Ahead of the Oscars, DW wanted to look at what film chlichés say about Hollywood. So we analyzed the TVTropes.org entries for 6637 Oscar-eligible movies from 1929 to 2019. In this repository, you will find the methodology, data and code behind the two stories that came out of this analysis.
Read the full article on DW.com: English | German
How does the Academy pick an Oscar nominee? Our data analysis shows which tropes help a movie get nominated as "Best Picture". Hint: Drama helps. So does alcohol.
Idea, research, data analysis, visualization: Kira Schacht
Research and writing: Laura Döing
Read the full article on DW.com: English | German
Movies reflect stereotypes, but they also shape them. If Asians are portrayed as nerdy, black men as dangerous and Latinas as fiery, it influences perceptions. So what exactly does Hollywood have to say about various ethnic groups?
Story: Kira Schacht
On this page, you'll find an interactive table of the tropes we analyzed. Filter and search for your own stories!
tvtropes_analysis_oscars.R
Script file for Oscars analysis
tvtropes_analysis_stereotypes.R
Script file for stereotypes analysis
/cleaning
Folder for scripts and datasets for gathering and cleaning the data
/cleaning/tvtropes.R
R script for scraping the data
/datasets/list_tropes.csv
Comma-separated table with data for 6637 movies. Content see movies
data frame below.
/datasets/list_tropes.csv
Semicolon-separated table with data for 21789 tropes. Content see tropelist
data frame below.
Core datasets of the _analysis_
scripts:
movies
6637x16 data frame with metadata on each movie in the sample, including title, year, tvtropes link, genre and winner statustropelist
21789x4 data frame with list of unique encountered tropes with ID, title, frequency, frequency since 2000 and short link. The short link can be used to look up tropes by addinghttps://tvtropes.org/pmwiki/pmwiki.php/Main/
in front to form the URL.tropes
List with 6637 items, names are movie IDs as listed inmovies
and in the same order. List of trope names ocurring in each movie. Names used as intropelist
-
The following text will explain the process behind this story: Which data sources were used, how the data was gathered and how the analyses were conducted.

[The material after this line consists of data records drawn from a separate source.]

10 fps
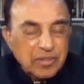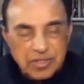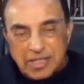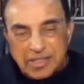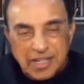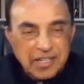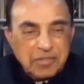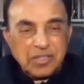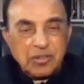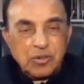You can get
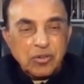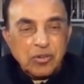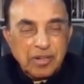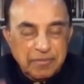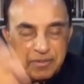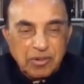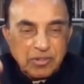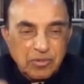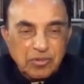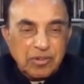it in the Google. If you
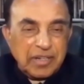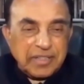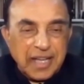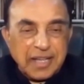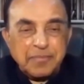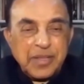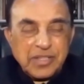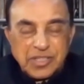go to Google and type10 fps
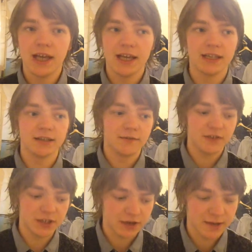in the
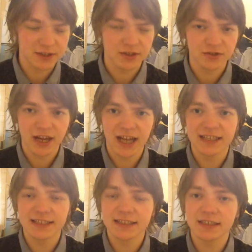video game industry, and
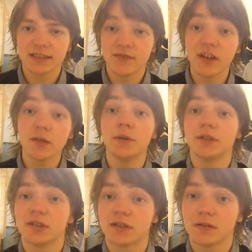it's
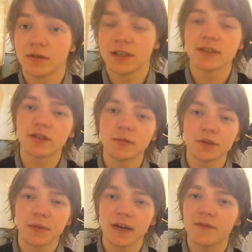developers releasing too much
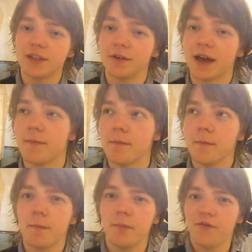about a video game
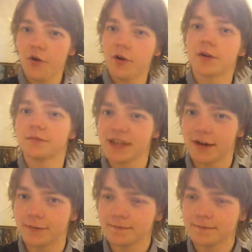before it comes out.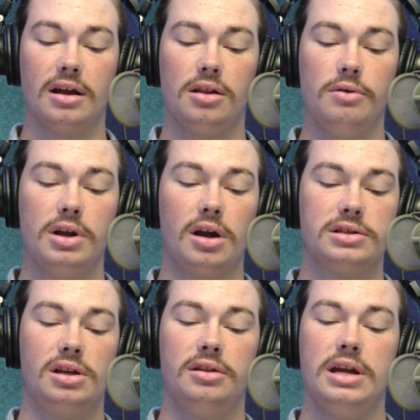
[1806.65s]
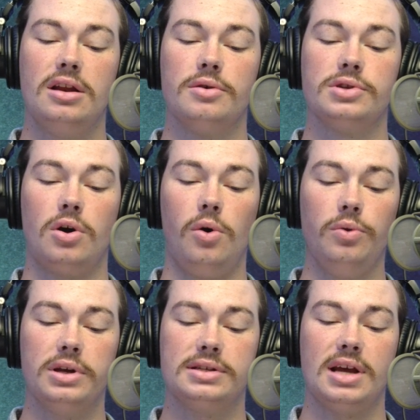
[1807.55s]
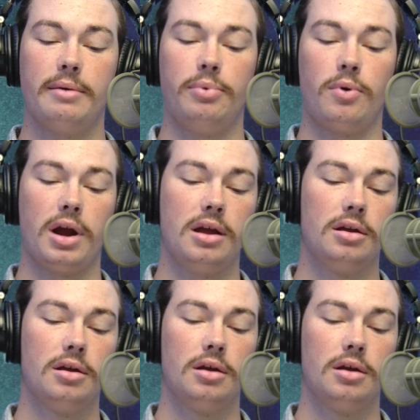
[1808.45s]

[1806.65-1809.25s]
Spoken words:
including on Toledo's only set point,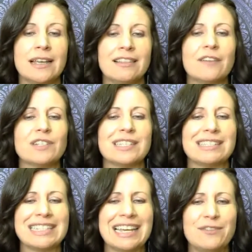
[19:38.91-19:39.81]
Love is
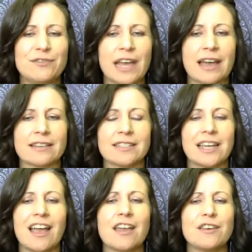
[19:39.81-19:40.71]
steadfast,
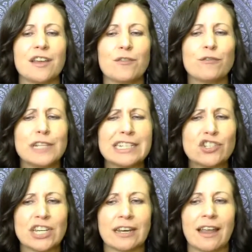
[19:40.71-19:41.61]

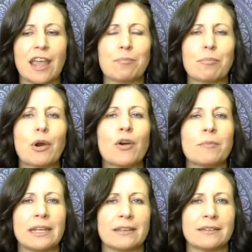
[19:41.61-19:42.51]
unflinching, and
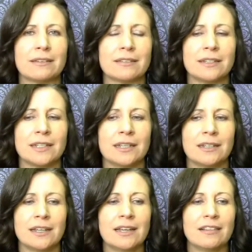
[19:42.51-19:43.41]
permanent.
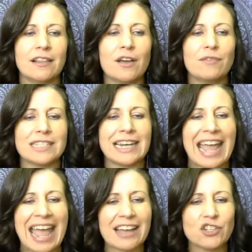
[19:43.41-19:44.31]
Love is an
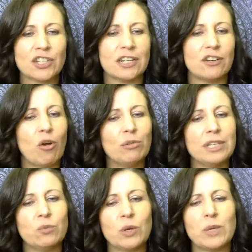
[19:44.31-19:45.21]
action, and
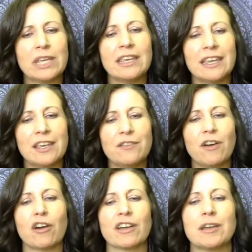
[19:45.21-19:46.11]
only when we give
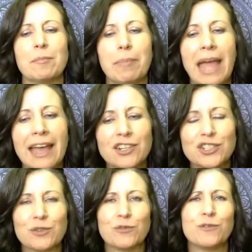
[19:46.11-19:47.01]
our
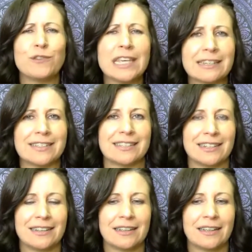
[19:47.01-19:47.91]
compassion feet
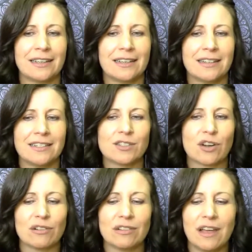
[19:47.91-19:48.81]
does
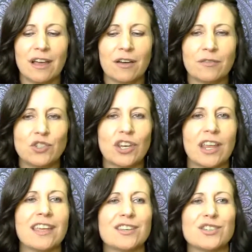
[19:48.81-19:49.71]
our love
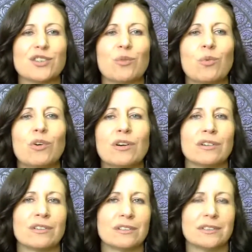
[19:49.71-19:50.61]
change the
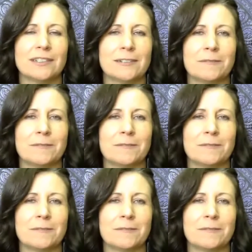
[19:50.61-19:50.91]
world."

The user-generated wiki TVTropes documents the tropes that occur in any piece of media: Which TV shows claim Elvis is still alive? Which video games feature a creepy child character? Does a movie feature a white actor dressed up to look Asian?
Users collect and maintain the data on the website, so there is bound to be some margin of error: Some tropes may be falsely interpreted to be in a movie, or, even more likely, some tropes might not be documented even though they are featured. Movies might also be missing entirely. Newer movies, for example, are always more likely to be featured than older ones, and newer movies tend to have more documented tropes per movie, since, on average, more users edit those entries.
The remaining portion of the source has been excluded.